### Materials provided
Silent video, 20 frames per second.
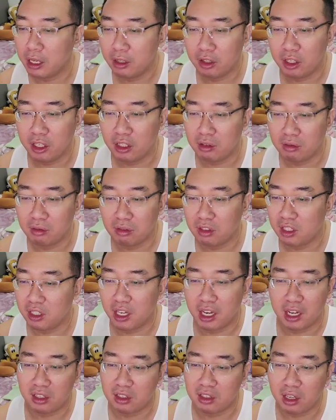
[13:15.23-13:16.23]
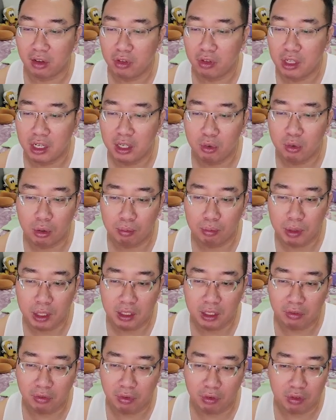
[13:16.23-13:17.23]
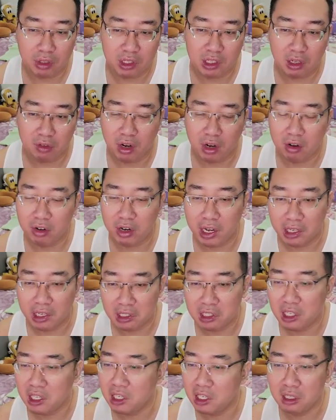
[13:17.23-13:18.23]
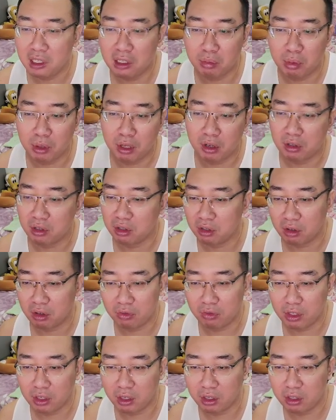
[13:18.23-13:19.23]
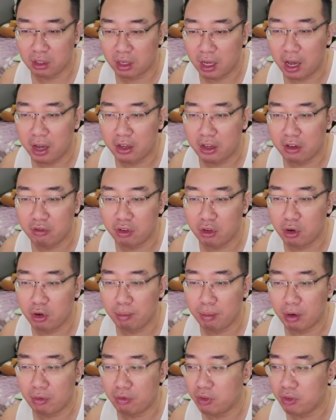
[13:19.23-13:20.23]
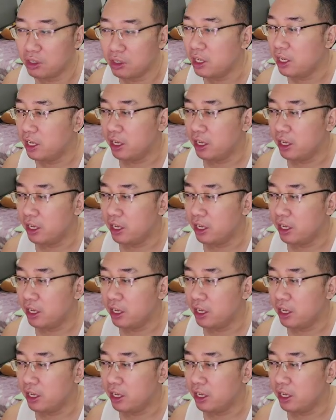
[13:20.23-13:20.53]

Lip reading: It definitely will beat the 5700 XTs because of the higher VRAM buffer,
######
Problem statement →
The lines from the one containing "[13:16.23-13:17.23]" through the last line of the entries are to be copied exactly, both ends included, and the pictures are to be omitted.

Task answer →
[13:16.23-13:17.23]
[13:17.23-13:18.23]
[13:18.23-13:19.23]
[13:19.23-13:20.23]
[13:20.23-13:20.53]

Lip reading: It definitely will beat the 5700 XTs because of the higher VRAM buffer,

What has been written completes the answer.